On Sat, Nov 25, 2017 at 10:36 AM, Andriy Gapon <avg@freebsd.org> wrote:

>
> Timestamp of the first error is Jun 16 10:40:18.
> Timestamp of the last error is Jun 16 10:40:27.
> So, it took additional 9 seconds to finally produce EIO.
> That disk is a part of a ZFS mirror.  If the request was failed after the
> first
> attempt, then ZFS would be able to get the data from a good disk much
> sooner.
>
> And don't take me wrong, I do NOT want CAM or GEOM to make that decision by
> itself.  I want ZFS to be able to tell the lower layers when they should
> try as
> hard as they normally do and when they should report an I/O error as soon
> as it
> happens without any retries.


Let's walk through this. You see that it takes a long time to fail an I/O.
Perfectly reasonable observation. There's two reasons for this. One is that
the disks take a while to make an attempt to get the data. The second is
that the system has a global policy that's biased towards 'recover the
data' over 'fail fast'. These can be fixed by reducing the timeouts, or
lowing the read-retry count for a given drive or globally as a policy
decision made by the system administrator.

It may be perfectly reasonable to ask the lower layers to 'fail fast' and
have either a hard or a soft deadline on the I/O for a subset of I/O. A
hard deadline would return ETIMEDOUT or something when it's passed and
cancel the I/O. This gives better determinism in the system, but some
systems can't cancel just 1 I/O (like SATA drives), so we have to flush the
whole queue. If we get a lot of these, performance suffers. However, for
some class of drives, you know that if it doesn't succeed in 1s after you
submit it to the drive, it's unlikely to complete successfully and it's
worth the performance hit on a drive that's already acting up.

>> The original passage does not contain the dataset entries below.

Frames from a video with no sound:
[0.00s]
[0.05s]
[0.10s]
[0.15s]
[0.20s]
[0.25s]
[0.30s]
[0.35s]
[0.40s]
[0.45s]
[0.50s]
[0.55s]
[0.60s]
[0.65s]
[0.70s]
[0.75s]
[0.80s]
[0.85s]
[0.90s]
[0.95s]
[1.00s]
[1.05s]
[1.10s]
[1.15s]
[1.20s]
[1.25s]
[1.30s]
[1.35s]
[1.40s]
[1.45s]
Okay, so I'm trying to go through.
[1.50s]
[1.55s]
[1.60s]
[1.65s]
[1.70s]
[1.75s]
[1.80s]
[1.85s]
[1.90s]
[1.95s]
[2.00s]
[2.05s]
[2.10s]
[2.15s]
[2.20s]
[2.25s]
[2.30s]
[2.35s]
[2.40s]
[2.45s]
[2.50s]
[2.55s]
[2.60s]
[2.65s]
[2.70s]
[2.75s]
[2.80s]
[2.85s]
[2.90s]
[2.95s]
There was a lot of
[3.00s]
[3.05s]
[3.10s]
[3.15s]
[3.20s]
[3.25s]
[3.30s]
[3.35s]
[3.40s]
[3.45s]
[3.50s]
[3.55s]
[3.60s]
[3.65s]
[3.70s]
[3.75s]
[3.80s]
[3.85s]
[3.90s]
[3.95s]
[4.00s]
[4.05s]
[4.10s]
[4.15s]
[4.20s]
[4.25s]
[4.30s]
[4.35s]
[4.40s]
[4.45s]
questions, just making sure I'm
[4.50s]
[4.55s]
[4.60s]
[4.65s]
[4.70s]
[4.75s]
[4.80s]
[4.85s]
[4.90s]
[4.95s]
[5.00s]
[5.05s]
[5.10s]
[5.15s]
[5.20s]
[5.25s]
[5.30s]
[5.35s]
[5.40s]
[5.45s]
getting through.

You could have a soft timeout, which says 'don't do any additional action
after X time has elapsed and you get word about this I/O. This is similar
to the hard timeout, but just stops retrying after the deadline has passed.
This scenario is better on the other users of the drive, assuming that the
read-recovery operations aren't starving them. It's also easier to
implement, but has worse worst case performance characteristics.

You aren't asking to limit retries. You're really asking to the I/O
subsystem to limit, where it can, the amount of time on an I/O so you can
try another one. You're means to doing this is to tell it not to retry.
That's the wrong means. It shouldn't be listed in the API that it's a 'NO
RETRY' request. It should be a QoS request flag: fail fast.

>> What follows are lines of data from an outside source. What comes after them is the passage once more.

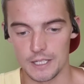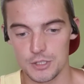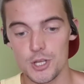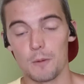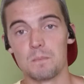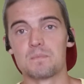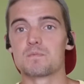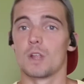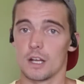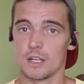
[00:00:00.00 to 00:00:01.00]
So,
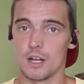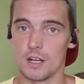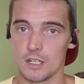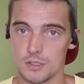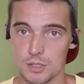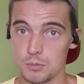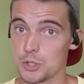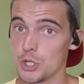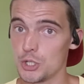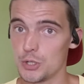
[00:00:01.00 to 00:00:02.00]
some
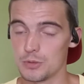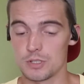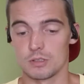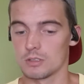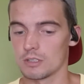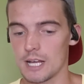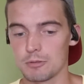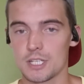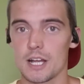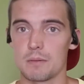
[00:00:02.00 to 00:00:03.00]
good news. All that
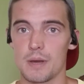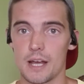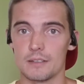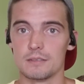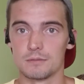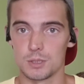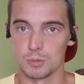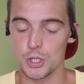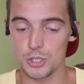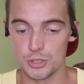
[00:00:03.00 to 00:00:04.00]
was kind of bad.
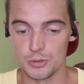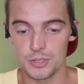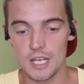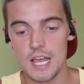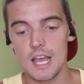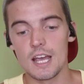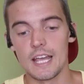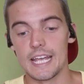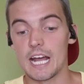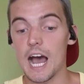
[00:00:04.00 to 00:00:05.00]
Some good news.
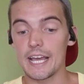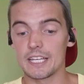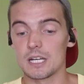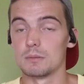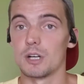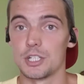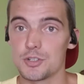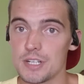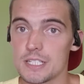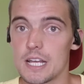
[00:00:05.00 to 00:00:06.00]
In high-income
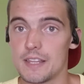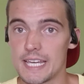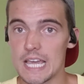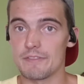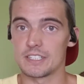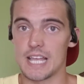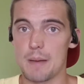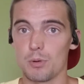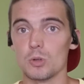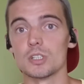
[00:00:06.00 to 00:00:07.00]
countries, and they gave
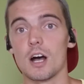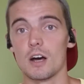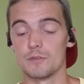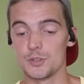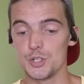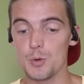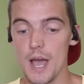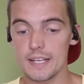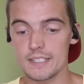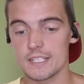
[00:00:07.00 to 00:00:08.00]
examples of the
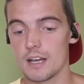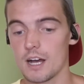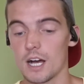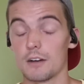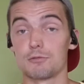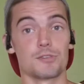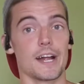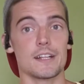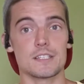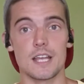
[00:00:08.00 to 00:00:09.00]
US,
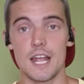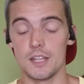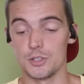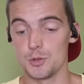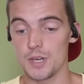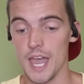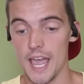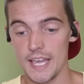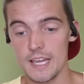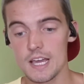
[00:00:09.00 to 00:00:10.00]
France, and
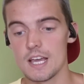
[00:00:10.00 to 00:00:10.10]
UK,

Part of why I'm being so difficult is that you don't understand this and
are proposing a horrible API. It should have a different name. The other
reason is that I  absolutely do not want to overload EIO. You must return a
different error back up the stack. You've show no interest in this past,
which is also a needless argument. We've given good reasons, and you've
poopooed them with bad arguments.

Also, this isn't the data I asked for. I know things can fail slowly. I was
asking for how it would improve systems running like this. As in "I
implemented it, and was able to fail over to this other drive faster" or
something like that. Actual drive failure scenarios vary widely, and
optimizing for this one failure is unwise. It may be the right
optimization, but it may not. There's lots of tricky edges in this space.

Warner